Note that the ChartType property defines how the data is interpreted, and how specific properties will be automatically set. Any property set by default for the chart type by may also be set by the chart definition. For example, for a bar chart, the XLabels (cover for SetXLabels method) property is automatically set using the values from the first column of the data. Nothing prevents the user from specifying the XLabels property explicitly in the chart definition, overiding the default behavior.

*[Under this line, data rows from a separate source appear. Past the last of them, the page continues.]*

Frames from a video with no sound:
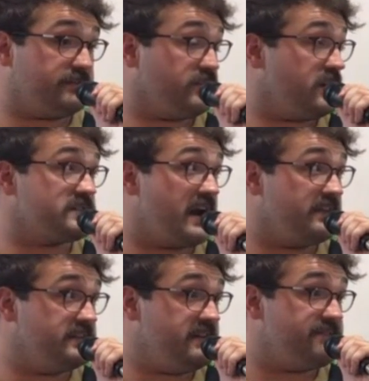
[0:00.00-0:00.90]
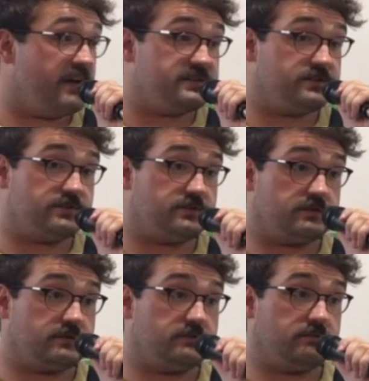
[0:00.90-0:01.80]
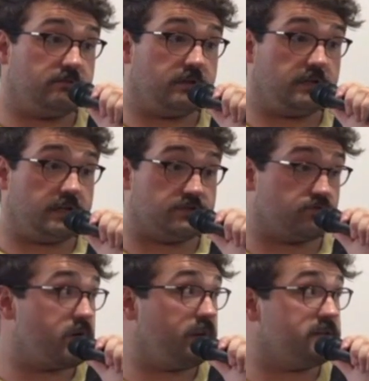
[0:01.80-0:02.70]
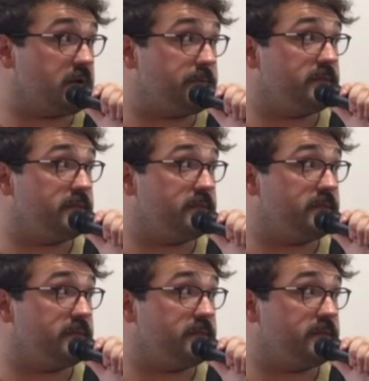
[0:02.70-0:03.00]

front side of the defense is really something that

The Input Data Table and the Chart Type

In the example above, the input data table consisted of 3 columns, Project, Last Year, and This Year. Each ChartType processes the input data table by default in a certain way. For a bar chart, the first column is taken to be the category, and all subsequent columns are taken to be values passed to the DrawBarChart method. Thus, in the case above we get a multi-bar chart, with two bars per category. Most of the time it is easy enough to simply pass the proper table with the proper columns in the proper order to the BuildChart function, from the calling application. Sometimes, however, we have certain columns we want to ignore, or that will be used to split or group data inside SharpPlot. Alternatively the columns may not be in correct order. To facilitate this, we provide a Select method that specifies a list of column names. This is used to select, re-order, and by definition, omit, columns from the input data table for the default processing of the chart type.

Multi Charts

One nice feature of SharpPlot is the ability, for certain chart types, to do multiple mini charts in one go. We add a Boolean property Multi to cover this. If set to 1, then each series is drawn on it's own chart.

A Fly in the Ointment

The chart definition outlined above is just a set of name/value pairs. They can be executed in any order, as they just set the state of the SharpPlot chart object before the appropriate draw method is executed. But there are times when we may want to draw additional things on charts, additional graphs, or lines, perhaps in different colors, and it is important that additional properties are set after the draw method is executed, and then we need to specify the next draw method. Order becomes an issue here. One solution is for BuildChart to accept a list of name/value pairs rather than a namespace. As a chart definition needs to be stored to disk somehow, and a namespace is no good for that, we will need this feature anyway. Now we will have order. The namespace is then just a convenience for writing charts in code, rather than defining the chart in an array of name/value pairs. The result of the wizard should be this array.

Next Steps

Now that we have a tidy way of defining charts in code or as an array, we can think about a GUI to make it really easy. This is perhaps a good opportunity to look at the HTMLRenderer for a cross-platform solution.